Start of Input data

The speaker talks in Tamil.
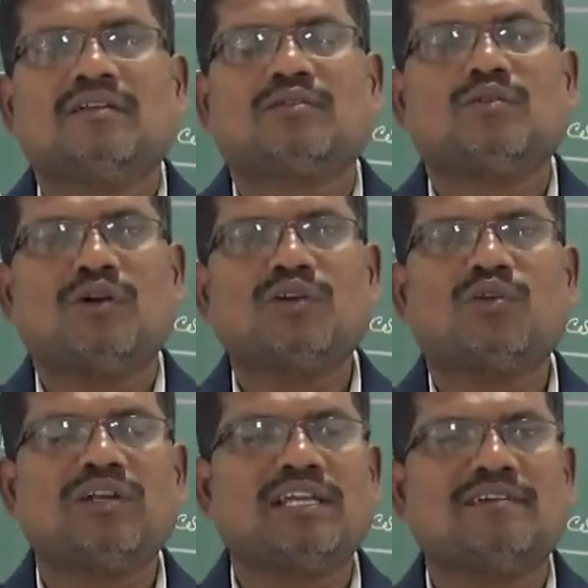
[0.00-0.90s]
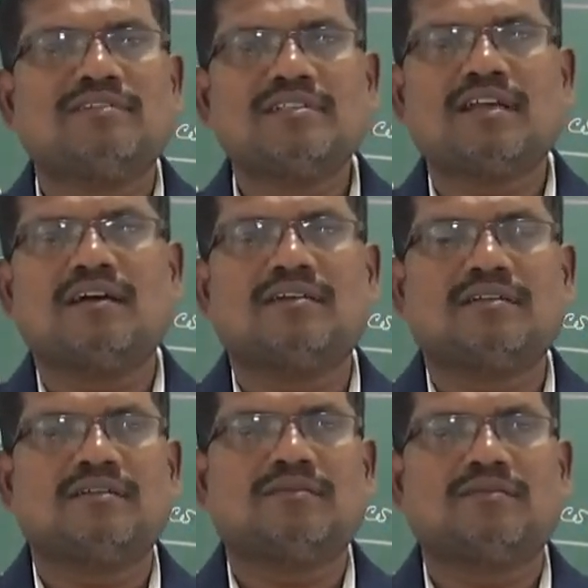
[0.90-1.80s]
ஸோ ஒன் டுவெண்ட்டி ஹவர்ஸ்
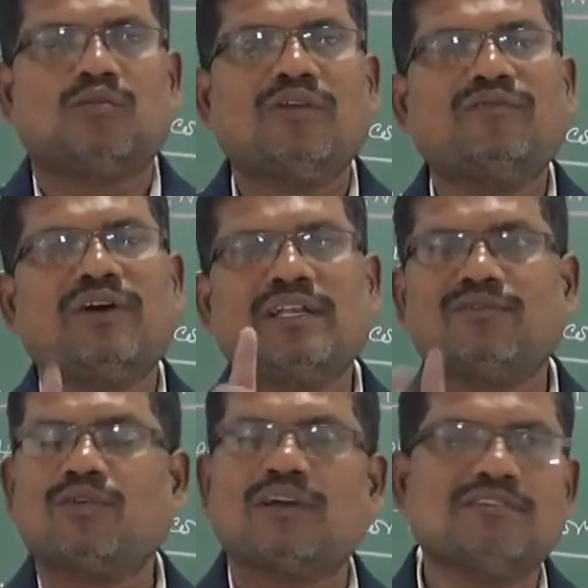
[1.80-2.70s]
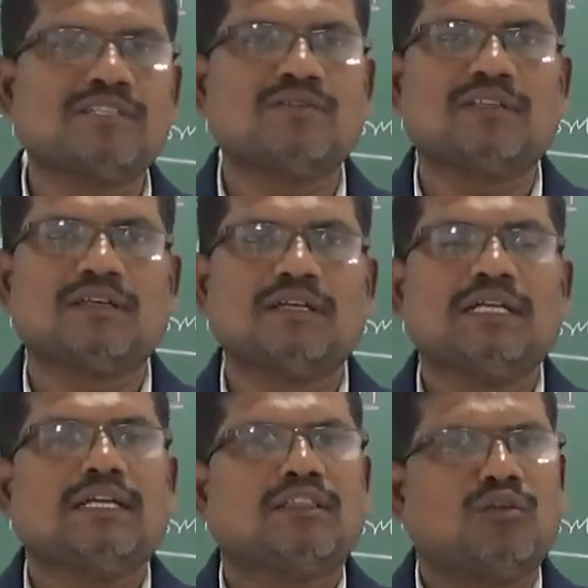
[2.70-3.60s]
ஒன் ஃபார்ட்டி ஃபோர் ஹவர்ஸ் வருது
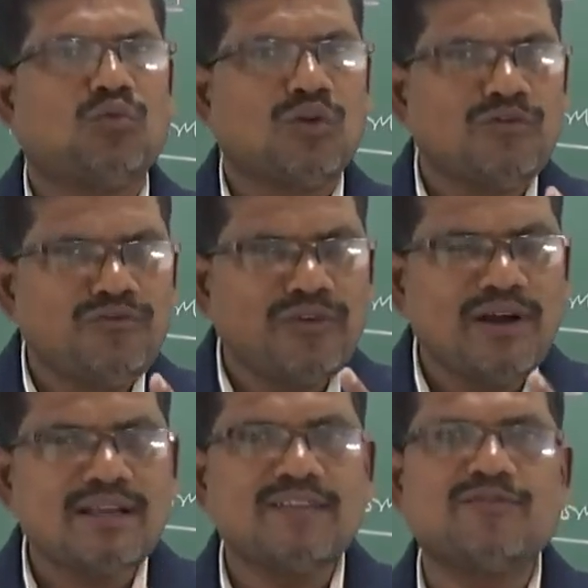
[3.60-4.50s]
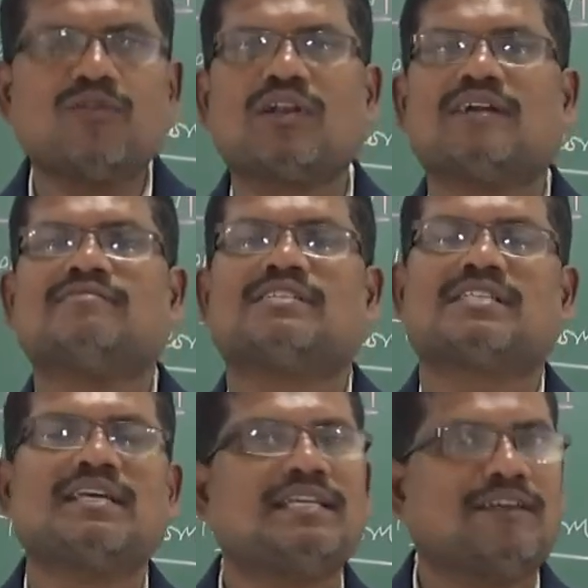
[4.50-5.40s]
இந்த ஒன் ஃபார்ட்டி ஃபோர்
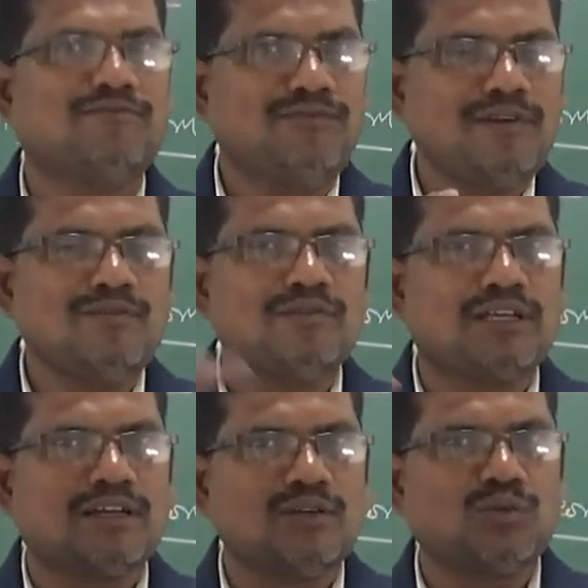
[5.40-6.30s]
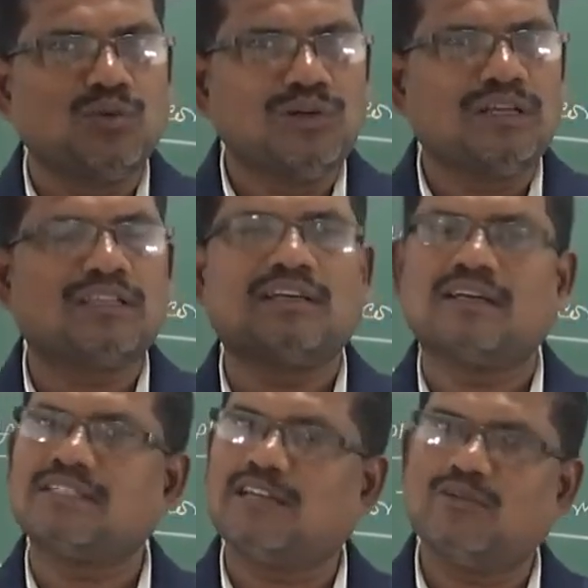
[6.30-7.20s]
ஹவர்ஸை எவ்வளவு நேரம்
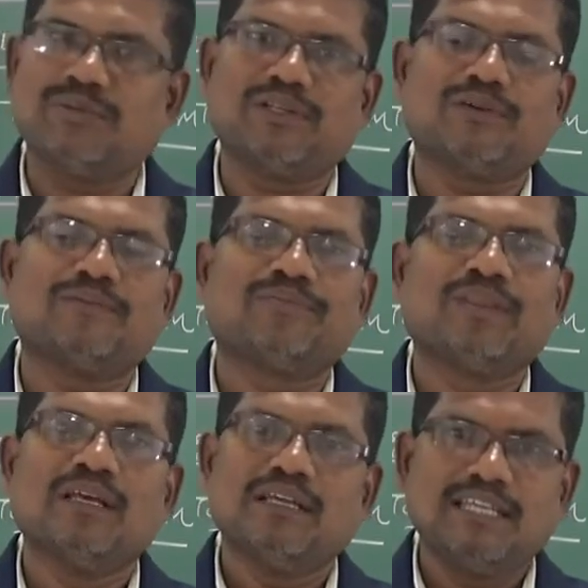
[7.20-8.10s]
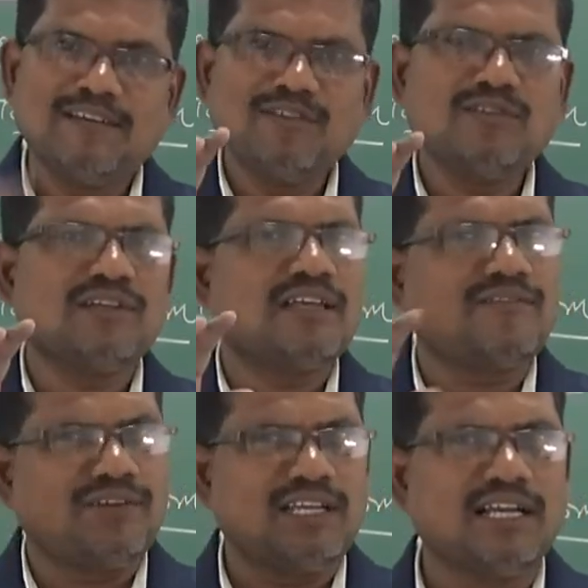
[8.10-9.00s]
தூங்கிறதுக்காக செலவு பண்ணியிருக்கோம் எவ்வளவு
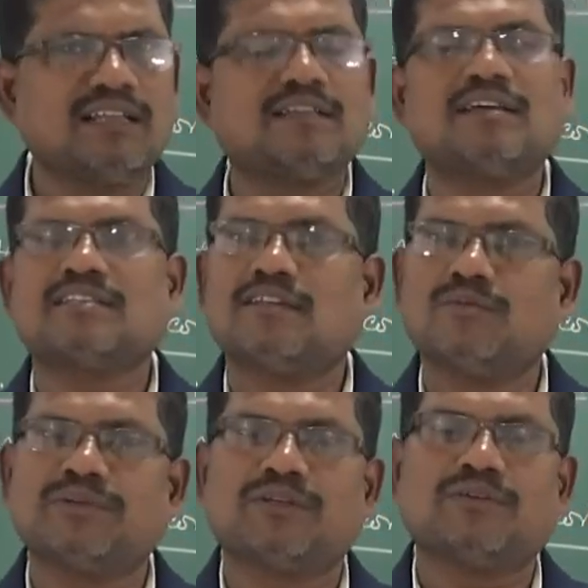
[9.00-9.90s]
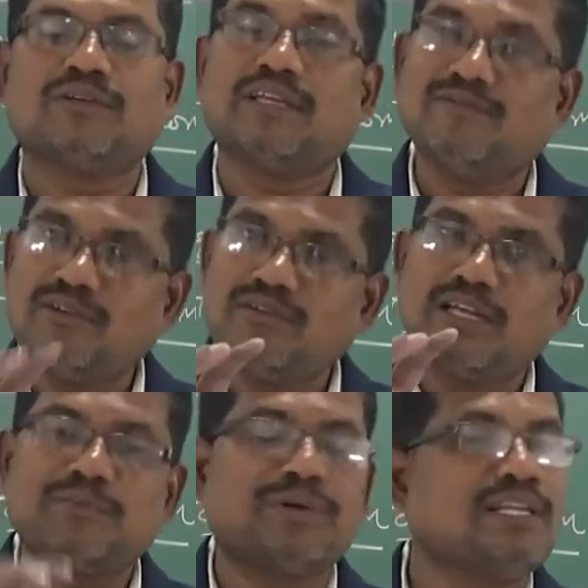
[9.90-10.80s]
நேரம் விளையாடுறதுக்காக செலவு பண்ணியிருக்கோம் எவ்வளவு
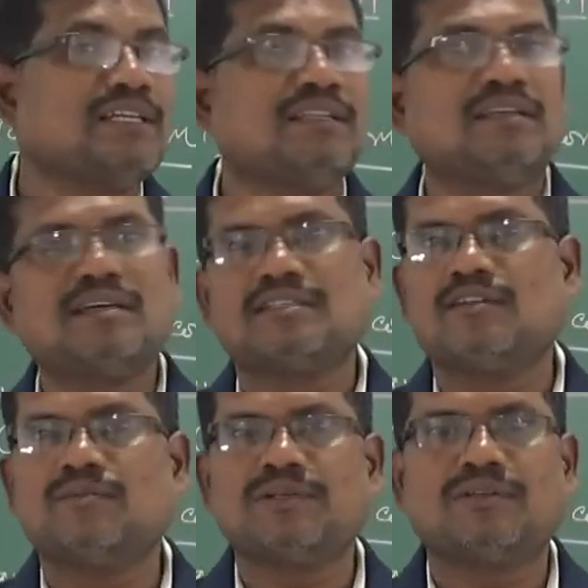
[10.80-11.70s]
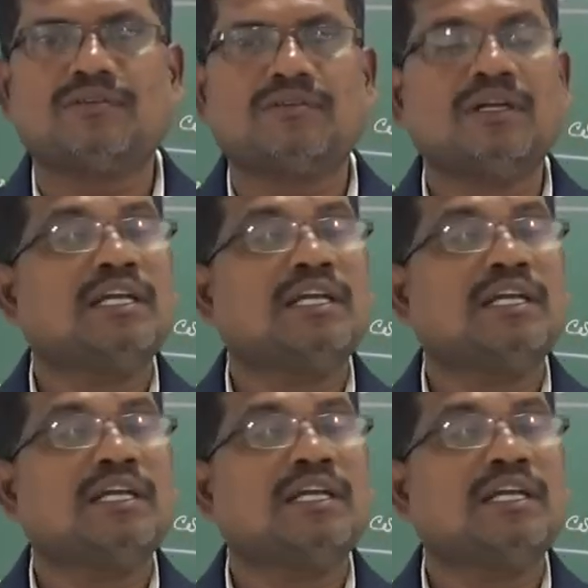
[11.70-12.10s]
நேரம் படிக்கிறதுக்காக செலவு பண்ணியிருக்கோம்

End of Input data

Exercise requirements: Begin at the line with "[8.10-9.00s]" and end at the last line of the data above. Reproduce those lines exactly, but not the pictures.

Answer space:
[8.10-9.00s]
தூங்கிறதுக்காக செலவு பண்ணியிருக்கோம் எவ்வளவு
[9.00-9.90s]
[9.90-10.80s]
நேரம் விளையாடுறதுக்காக செலவு பண்ணியிருக்கோம் எவ்வளவு
[10.80-11.70s]
[11.70-12.10s]
நேரம் படிக்கிறதுக்காக செலவு பண்ணியிருக்கோம்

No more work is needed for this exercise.